Geospatial data of this nature is an asset especially when it can be used to implement appropriate strategies and policies.
The value of this geospatial data for townships is that it provides the necessary data to make informed decisions about the sustainable development of shopping malls. Lessons must be learnt from the developing shopping centres in the higher per capita income suburbs in the country where markets have been saturated by the development of too many shopping malls.
Although shopping centres have been built in many of the townships there is still opportunity for shopping malls in unserved townships and the ability to fill the gaps with smaller forms of shopping centres.

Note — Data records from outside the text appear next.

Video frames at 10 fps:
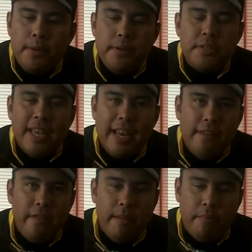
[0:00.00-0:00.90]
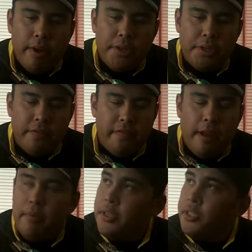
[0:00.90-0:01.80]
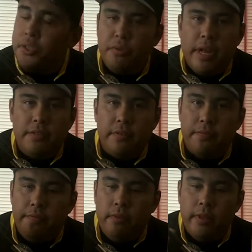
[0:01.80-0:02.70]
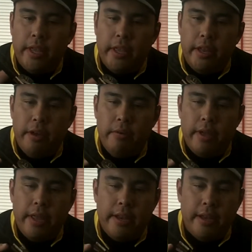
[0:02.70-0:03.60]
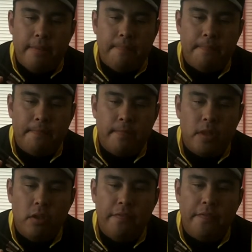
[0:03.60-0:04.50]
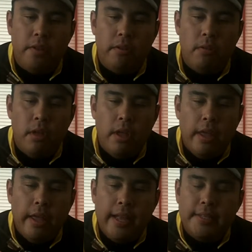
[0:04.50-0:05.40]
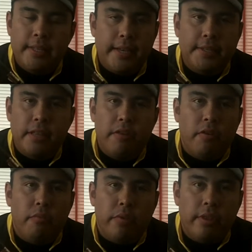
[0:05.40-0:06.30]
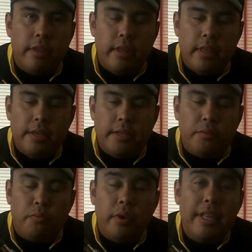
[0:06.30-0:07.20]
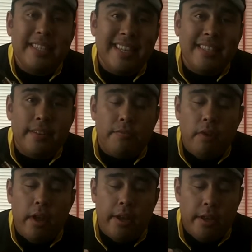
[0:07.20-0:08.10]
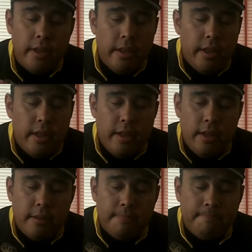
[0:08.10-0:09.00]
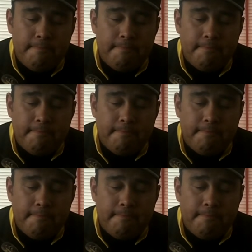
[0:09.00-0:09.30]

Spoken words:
lose any vibration. The vibration is transferred fully, and you feel, it's like I said, it's a really sensitive rod, andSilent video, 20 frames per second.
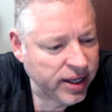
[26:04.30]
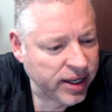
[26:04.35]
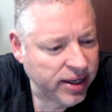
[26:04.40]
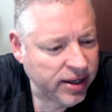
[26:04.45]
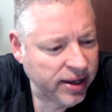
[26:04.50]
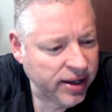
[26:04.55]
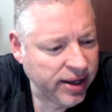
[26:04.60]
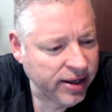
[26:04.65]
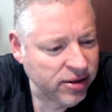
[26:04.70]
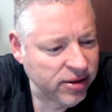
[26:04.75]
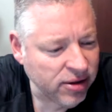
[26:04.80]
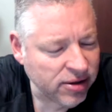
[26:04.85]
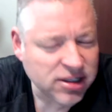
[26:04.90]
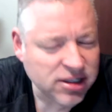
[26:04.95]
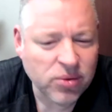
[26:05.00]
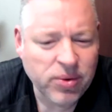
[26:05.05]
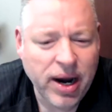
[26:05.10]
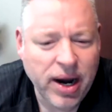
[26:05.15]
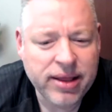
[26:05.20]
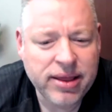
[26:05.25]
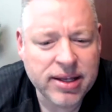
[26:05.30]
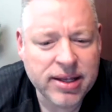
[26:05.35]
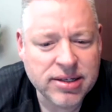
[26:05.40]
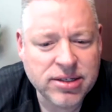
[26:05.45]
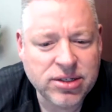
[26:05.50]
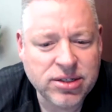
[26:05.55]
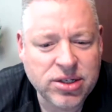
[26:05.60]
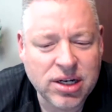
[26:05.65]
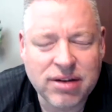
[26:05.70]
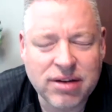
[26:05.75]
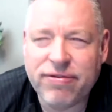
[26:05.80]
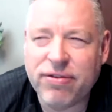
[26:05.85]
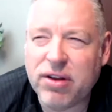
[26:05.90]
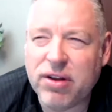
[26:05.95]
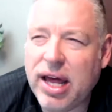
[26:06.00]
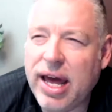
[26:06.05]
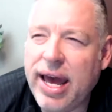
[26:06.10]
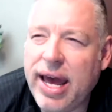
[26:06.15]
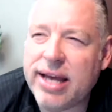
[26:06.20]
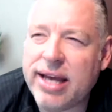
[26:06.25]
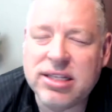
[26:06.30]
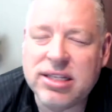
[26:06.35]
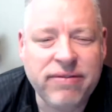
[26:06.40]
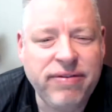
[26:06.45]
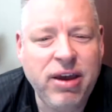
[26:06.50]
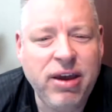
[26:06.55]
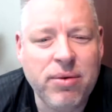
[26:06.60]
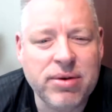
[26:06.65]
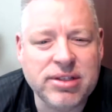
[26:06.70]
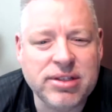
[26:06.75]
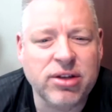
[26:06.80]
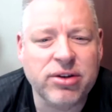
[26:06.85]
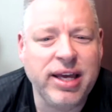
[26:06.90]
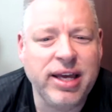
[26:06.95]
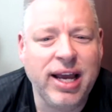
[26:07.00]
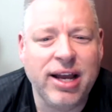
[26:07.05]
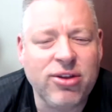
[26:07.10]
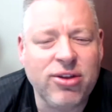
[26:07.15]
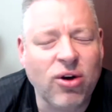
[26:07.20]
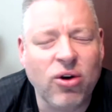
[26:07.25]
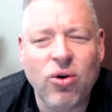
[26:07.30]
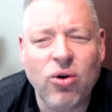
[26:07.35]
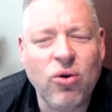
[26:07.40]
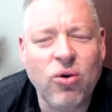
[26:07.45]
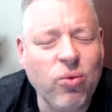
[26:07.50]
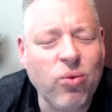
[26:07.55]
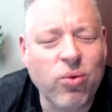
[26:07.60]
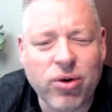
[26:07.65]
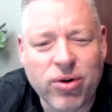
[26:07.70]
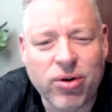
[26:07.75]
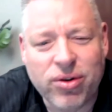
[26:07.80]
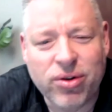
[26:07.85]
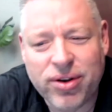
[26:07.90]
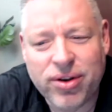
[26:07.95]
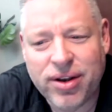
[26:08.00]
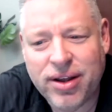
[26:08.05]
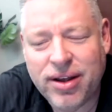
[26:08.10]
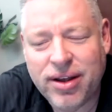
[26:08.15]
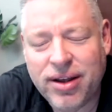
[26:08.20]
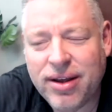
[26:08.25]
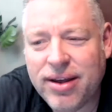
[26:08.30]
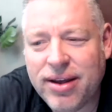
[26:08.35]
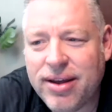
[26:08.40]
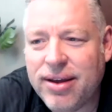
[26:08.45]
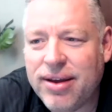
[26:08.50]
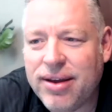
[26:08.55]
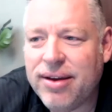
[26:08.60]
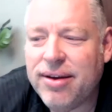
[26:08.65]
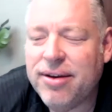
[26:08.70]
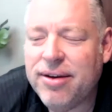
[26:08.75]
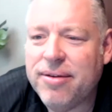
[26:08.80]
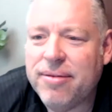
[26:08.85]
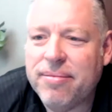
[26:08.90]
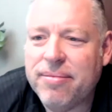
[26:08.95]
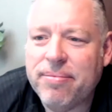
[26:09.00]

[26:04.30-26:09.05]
he looked around this Chick-fil-A as if he was looking at the whole world. Mm-hmm.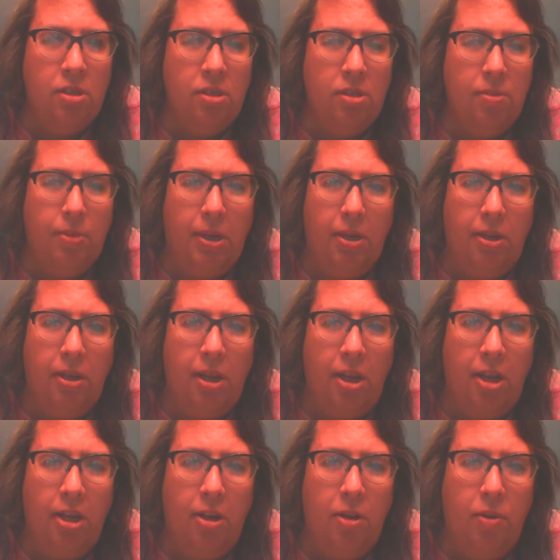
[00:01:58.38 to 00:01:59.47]
about
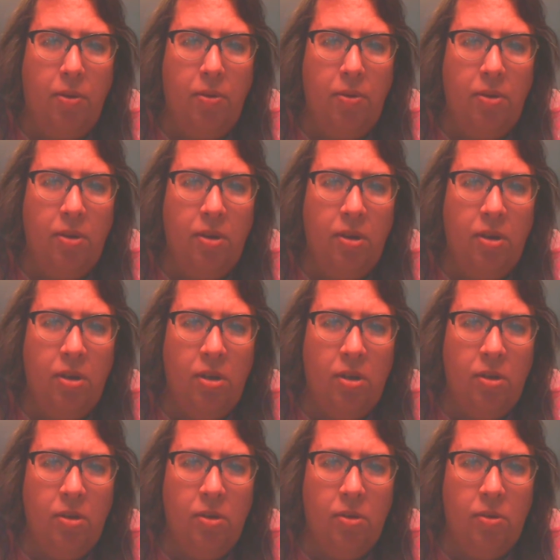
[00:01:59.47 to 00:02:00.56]
how
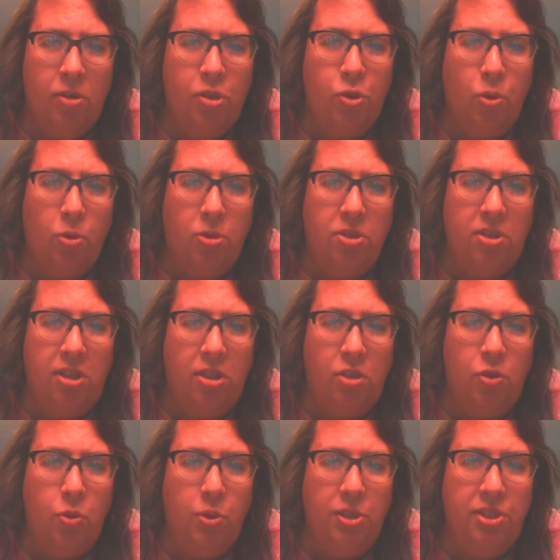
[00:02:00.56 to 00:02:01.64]
Source can
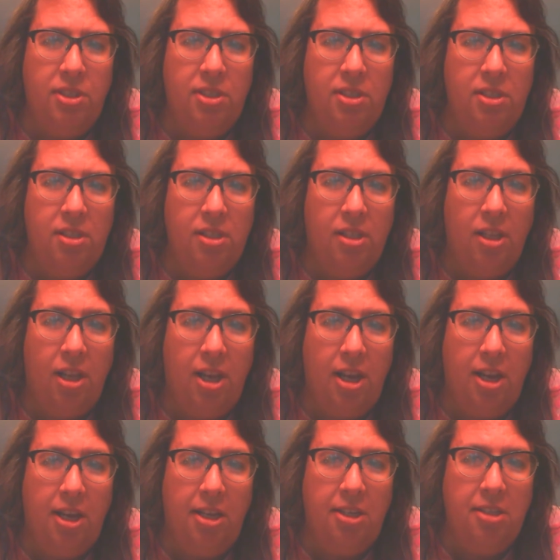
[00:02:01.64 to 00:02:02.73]
twist
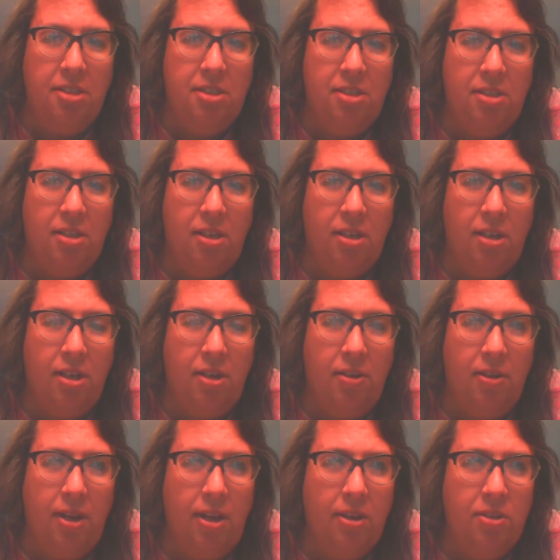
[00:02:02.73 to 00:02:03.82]
lies, you know,
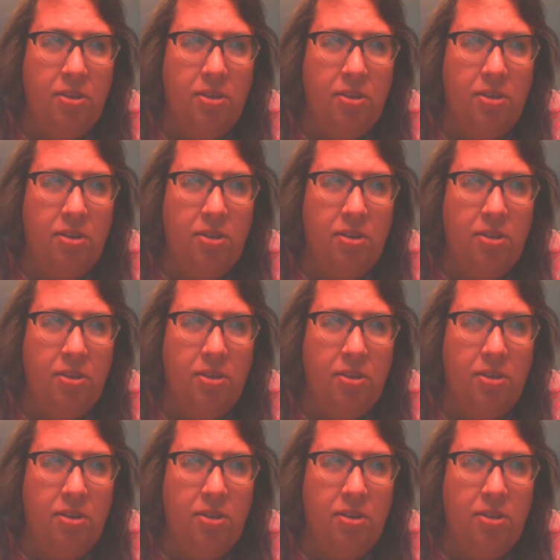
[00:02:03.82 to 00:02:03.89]
how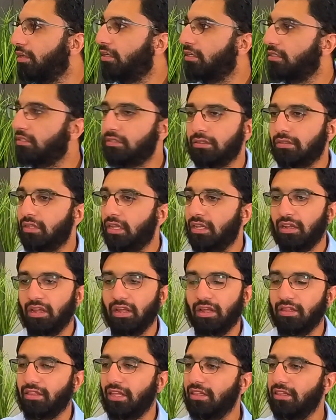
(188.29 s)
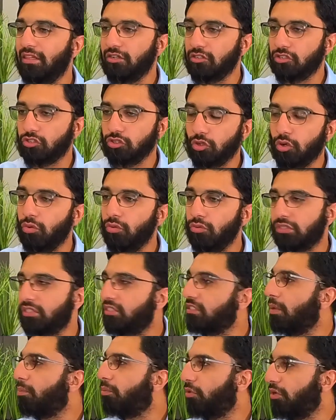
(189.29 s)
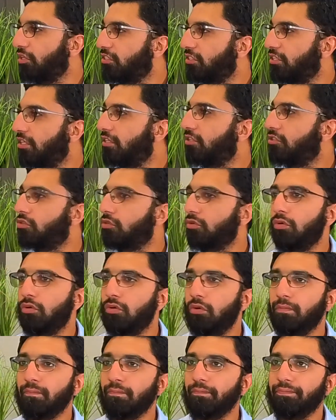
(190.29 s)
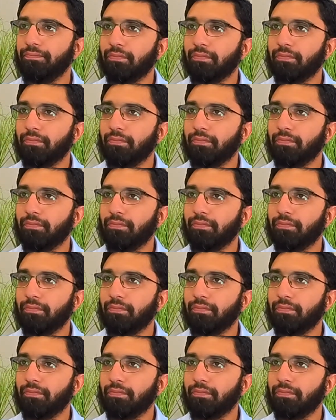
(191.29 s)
Because then there's no separation and there's no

What is vital in pinpointing the exact location of shopping centres in townships is the use of proper accessibility modelling methods. These methods take all the required information into consideration including the required capacity for a shopping mall to be financially viable and its proximity to the target market.
In more recent years, the necessity to take consumer purchasing behaviour into consideration has become vital in making decisions about the type of shopping centre that should be developed in townships. In the South African context, the best source of this information is the Marketing All Product Survey (MAPS) from the Market Research Foundation (MRF).
In conclusion, South African townships are vibrant hubs of cultural diversity and economic potential, embodying a complex interplay of historical legacies and evolving socio-economic landscapes.
Through an exploration of Living Standard Measures (LSM) and the impact of shopping malls, a nuanced understanding of the intricate relationship is established and the potential for economic development in townships. Leveraging these insights becomes crucial not only for businesses but also for policymakers.
The use of geospatial data must take centre stage in strategic decision-making, necessitating an understanding of where to locate shopping centres in relation to granular data on consumer behaviour in townships.